Perry Adair (1899-1953) was an integral part of the “Golden Age of Golf.” He grew up in Georgia and loved the game, playing at the Atlanta Athletic Club’s East Lake Golf Course, mentored by selfless East Lake club pro Stewart Maiden, who brought with him from Carnoustie, Scotland the knowledge of what it was like to play for national championships. Perry’s father George Adair was instrumental in Perry’s early career development and took the boy off to compete in tournaments where he had to face new conditions and adult competition. He thrived on it.

Perry, two years older than fellow East Lake prodigy Bobby Jones, became a highly regarded amateur player. At 16, Perry lost to his good friend, 14-year-old Bobby, in the East Lake Invitational and in the Georgia Amateur 36-hole final. At 17, Adair was the 1914 East Lake Country Club Champion, then the 1921 and 1923 Southern Amateur Champion and 1922 Georgia Amateur Champion.

He was already a celebrity in the golf world when he enrolled at Georgia Tech in 1917 and played No. 1 for the Yellow Jackets before enlisting in Army Artillery School. After his military stint, he joined his family’s real estate development firm and also involved himself in efforts to build municipal golf courses in the Atlanta area.

The “Dixie Whiz Kids” – Perry Adair, Elaine Rosenthal, Bobby Jones, Alexa_Stirling

 

Among the fund-raising tours by professional and amateur golfers for the war effort in 1918, Adair toured the East Coast and the Midwest as part of the “The Dixie Whiz Kids,” playing in exhibition matches featuring fellow Atlanta teenagers Watts Gunn, Bobby Jones and Alexa Stirling, and Chicagoan Elaine Rosenthal, raising $150,000 for the Red Cross. While playing the Midwest, these famous teens were often joined by pros Chick Evans and Walter Hagen.
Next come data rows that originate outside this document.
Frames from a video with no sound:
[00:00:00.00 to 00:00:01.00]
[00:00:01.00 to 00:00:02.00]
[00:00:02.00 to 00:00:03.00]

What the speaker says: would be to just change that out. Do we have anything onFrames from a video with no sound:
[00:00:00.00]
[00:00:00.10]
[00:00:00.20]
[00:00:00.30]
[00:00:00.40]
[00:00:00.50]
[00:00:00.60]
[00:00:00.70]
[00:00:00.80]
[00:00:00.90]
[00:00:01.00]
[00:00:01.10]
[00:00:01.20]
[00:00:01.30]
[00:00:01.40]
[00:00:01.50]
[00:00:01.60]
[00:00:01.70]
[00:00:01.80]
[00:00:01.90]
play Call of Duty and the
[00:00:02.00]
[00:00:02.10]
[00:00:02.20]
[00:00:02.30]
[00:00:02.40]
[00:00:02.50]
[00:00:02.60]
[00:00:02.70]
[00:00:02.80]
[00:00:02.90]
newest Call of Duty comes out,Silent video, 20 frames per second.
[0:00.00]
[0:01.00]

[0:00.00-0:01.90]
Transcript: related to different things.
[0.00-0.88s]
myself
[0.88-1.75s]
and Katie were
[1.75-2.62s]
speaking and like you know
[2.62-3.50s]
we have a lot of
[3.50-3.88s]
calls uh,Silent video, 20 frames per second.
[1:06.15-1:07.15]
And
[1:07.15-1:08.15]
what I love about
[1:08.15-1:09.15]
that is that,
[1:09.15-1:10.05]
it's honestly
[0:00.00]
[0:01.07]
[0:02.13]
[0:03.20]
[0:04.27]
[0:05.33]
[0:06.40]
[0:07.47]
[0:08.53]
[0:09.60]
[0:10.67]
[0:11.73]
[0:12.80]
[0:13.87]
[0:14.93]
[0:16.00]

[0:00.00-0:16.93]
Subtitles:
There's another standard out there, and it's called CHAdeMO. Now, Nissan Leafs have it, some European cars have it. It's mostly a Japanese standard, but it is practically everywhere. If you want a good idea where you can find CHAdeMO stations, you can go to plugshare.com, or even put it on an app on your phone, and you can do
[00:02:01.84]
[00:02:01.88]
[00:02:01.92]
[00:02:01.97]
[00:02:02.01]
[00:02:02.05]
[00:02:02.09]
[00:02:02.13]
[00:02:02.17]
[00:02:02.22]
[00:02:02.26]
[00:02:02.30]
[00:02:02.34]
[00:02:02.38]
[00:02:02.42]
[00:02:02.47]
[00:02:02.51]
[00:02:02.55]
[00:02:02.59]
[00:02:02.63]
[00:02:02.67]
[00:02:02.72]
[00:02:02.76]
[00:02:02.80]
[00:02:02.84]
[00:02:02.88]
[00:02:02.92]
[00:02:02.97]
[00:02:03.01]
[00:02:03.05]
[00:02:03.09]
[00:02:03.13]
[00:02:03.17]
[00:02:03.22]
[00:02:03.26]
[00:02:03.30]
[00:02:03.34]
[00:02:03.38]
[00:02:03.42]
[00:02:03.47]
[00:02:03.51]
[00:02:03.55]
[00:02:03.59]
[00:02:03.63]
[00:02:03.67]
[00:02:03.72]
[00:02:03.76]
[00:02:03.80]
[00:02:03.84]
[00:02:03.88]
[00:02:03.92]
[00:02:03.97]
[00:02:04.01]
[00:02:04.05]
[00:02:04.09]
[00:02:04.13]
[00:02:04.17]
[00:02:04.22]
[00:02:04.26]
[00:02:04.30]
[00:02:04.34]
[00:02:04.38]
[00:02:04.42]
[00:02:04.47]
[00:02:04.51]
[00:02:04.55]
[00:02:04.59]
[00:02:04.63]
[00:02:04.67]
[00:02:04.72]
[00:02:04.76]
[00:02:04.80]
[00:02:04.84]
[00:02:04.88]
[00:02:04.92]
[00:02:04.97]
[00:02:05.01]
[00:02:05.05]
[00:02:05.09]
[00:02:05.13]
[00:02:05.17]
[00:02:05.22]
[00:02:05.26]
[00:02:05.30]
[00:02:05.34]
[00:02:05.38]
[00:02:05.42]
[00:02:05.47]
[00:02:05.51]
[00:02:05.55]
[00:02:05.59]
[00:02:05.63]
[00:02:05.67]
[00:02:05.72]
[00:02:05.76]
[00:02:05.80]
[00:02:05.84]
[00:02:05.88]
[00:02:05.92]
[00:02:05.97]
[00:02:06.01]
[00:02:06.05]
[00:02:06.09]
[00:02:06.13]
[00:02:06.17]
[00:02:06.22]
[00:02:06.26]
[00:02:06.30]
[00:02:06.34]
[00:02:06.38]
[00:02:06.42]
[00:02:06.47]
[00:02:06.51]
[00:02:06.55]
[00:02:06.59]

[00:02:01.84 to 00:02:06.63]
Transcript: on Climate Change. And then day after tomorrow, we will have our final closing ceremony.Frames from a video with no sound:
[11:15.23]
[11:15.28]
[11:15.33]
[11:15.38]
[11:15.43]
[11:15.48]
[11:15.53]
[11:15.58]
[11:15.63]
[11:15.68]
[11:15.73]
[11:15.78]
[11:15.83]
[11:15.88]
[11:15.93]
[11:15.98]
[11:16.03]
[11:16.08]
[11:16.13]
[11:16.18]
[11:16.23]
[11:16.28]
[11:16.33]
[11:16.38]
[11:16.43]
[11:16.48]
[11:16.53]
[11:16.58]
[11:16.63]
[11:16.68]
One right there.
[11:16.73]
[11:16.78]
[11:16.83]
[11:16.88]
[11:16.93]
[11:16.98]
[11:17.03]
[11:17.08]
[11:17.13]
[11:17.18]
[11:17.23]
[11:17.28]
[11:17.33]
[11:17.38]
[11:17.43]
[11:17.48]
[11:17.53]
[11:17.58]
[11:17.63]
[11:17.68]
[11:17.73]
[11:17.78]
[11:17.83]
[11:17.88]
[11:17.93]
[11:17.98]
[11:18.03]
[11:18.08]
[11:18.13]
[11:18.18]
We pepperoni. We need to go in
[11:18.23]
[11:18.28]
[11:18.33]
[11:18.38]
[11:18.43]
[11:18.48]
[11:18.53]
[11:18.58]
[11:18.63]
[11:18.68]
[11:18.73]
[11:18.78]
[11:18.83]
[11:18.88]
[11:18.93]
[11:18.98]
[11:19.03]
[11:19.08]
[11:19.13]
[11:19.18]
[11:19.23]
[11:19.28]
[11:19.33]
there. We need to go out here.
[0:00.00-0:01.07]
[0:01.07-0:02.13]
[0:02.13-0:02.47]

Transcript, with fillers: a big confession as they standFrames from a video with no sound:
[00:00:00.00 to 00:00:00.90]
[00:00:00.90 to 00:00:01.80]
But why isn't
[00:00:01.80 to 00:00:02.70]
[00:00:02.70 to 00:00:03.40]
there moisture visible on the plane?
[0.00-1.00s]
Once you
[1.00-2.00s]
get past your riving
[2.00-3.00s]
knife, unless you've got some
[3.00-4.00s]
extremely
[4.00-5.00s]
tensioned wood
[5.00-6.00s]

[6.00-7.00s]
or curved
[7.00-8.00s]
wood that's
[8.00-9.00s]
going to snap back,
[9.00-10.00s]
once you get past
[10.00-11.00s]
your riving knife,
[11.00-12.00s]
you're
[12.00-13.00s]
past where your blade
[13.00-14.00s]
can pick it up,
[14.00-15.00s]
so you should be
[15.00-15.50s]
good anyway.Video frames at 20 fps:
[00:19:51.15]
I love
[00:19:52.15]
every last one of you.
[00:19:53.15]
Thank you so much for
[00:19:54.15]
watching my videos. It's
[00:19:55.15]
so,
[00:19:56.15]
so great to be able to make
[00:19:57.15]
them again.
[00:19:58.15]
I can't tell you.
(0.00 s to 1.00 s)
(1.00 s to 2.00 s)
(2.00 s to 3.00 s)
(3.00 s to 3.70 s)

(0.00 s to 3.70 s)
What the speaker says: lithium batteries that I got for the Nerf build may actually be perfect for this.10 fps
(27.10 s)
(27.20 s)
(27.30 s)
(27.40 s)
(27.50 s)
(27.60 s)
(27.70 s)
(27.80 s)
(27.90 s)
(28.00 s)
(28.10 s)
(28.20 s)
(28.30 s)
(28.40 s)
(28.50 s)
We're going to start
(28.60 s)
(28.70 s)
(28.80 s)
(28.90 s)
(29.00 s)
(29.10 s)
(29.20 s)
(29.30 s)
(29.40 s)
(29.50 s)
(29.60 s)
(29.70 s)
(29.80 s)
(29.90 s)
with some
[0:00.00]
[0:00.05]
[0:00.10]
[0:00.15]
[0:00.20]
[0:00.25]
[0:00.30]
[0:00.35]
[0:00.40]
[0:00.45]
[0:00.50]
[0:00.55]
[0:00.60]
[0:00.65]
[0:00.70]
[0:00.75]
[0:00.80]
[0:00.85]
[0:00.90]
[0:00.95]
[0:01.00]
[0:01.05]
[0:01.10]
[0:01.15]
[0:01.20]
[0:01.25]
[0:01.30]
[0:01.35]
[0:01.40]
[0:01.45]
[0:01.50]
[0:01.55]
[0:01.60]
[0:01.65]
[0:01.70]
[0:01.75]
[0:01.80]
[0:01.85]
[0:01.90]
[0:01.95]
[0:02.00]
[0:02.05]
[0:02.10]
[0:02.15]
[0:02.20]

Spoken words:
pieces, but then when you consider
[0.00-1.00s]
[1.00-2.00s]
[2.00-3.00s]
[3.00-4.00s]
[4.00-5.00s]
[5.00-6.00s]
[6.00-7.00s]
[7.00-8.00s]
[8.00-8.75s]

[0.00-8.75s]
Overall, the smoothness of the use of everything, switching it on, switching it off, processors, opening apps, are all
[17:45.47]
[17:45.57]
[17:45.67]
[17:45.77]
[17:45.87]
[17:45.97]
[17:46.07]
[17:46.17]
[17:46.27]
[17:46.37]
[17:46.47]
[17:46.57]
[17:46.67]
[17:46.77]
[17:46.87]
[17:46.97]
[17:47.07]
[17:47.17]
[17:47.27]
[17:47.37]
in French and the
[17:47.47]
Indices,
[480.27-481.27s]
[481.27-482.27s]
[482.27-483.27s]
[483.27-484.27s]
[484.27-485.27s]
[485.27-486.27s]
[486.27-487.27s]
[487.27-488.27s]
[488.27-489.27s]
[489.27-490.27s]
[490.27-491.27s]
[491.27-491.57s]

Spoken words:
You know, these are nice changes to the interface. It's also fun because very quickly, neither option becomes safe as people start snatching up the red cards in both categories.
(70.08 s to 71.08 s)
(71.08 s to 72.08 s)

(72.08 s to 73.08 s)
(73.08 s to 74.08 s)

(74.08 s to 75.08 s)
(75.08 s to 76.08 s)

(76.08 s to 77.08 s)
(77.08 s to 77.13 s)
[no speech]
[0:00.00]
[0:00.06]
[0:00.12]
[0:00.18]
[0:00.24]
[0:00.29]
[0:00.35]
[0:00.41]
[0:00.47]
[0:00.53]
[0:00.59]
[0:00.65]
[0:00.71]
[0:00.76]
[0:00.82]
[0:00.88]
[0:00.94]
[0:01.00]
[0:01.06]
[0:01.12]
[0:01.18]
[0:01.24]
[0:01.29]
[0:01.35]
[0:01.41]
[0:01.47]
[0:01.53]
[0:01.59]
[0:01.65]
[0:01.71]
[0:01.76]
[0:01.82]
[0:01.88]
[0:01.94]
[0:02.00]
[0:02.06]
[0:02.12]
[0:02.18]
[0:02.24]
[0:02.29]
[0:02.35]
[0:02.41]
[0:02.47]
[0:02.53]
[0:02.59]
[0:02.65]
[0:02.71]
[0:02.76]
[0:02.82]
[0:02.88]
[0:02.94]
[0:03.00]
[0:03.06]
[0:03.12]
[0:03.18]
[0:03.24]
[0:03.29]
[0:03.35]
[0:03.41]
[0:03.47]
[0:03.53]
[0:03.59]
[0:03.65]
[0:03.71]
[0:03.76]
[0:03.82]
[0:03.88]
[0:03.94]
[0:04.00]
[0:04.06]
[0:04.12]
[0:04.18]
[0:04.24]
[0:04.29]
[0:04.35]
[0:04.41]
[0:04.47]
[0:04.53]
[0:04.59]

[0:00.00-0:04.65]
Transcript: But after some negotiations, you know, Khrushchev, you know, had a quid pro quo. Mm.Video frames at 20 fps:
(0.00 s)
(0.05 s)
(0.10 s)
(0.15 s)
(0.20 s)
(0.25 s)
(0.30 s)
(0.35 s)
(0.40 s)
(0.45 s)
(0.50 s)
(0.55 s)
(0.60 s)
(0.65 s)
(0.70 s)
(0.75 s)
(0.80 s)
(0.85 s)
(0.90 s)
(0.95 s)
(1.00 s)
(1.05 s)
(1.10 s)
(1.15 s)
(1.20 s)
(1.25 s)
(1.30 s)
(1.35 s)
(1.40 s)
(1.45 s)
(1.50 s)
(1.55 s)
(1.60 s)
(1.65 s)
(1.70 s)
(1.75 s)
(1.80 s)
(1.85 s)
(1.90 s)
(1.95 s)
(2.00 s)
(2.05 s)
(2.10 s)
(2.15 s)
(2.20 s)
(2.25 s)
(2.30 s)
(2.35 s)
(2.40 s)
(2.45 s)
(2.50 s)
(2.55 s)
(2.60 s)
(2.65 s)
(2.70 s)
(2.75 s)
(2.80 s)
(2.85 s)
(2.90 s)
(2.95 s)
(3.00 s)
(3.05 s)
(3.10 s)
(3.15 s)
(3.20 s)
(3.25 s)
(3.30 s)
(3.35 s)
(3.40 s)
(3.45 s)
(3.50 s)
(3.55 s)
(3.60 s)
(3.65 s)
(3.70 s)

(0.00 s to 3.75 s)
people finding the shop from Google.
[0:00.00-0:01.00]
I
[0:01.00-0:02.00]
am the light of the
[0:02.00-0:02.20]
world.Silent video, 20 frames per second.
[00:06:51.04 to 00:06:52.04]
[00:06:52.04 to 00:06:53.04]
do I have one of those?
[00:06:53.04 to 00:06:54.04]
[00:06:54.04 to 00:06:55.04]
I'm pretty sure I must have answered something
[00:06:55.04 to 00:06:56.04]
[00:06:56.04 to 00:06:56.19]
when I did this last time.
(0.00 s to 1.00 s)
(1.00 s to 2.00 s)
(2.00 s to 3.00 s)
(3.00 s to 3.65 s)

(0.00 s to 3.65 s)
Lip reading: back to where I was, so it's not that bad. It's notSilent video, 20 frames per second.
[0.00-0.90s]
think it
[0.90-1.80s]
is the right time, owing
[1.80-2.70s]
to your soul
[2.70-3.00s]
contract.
Chick Evans wrote of Adair in the Atlanta Constitution in 1920:

“Perry Adair, of Atlanta, is a promising youngster who will be heard from. He is not so stocky or so strong of build at his young neighbor Bobby Jones, but he plays a sound game and within the limitation of his strength he is an excellent golfer. It is more than an unique coincidence that the two foremost young players in the United States should be from the same Southern city … The golf instructor, James Maiden, at the East Lake course, where young Adair was practically brought up, was one of the best in the country and the Atlanta boys have had the soundest possible golf schooling … Perry, like the great British players, has golfed almost from babyhood. He is a very graceful player, and one of the best of his age in this country today. He does not drive so far now as he will when he is able to collect a bit more flesh, but even now his drives are of good length and considerable accuracy.”

Adair was inducted into the Georgia Tech Hall of Fame in 1973, and into the Georgia Golf Hall of Fame in 1989.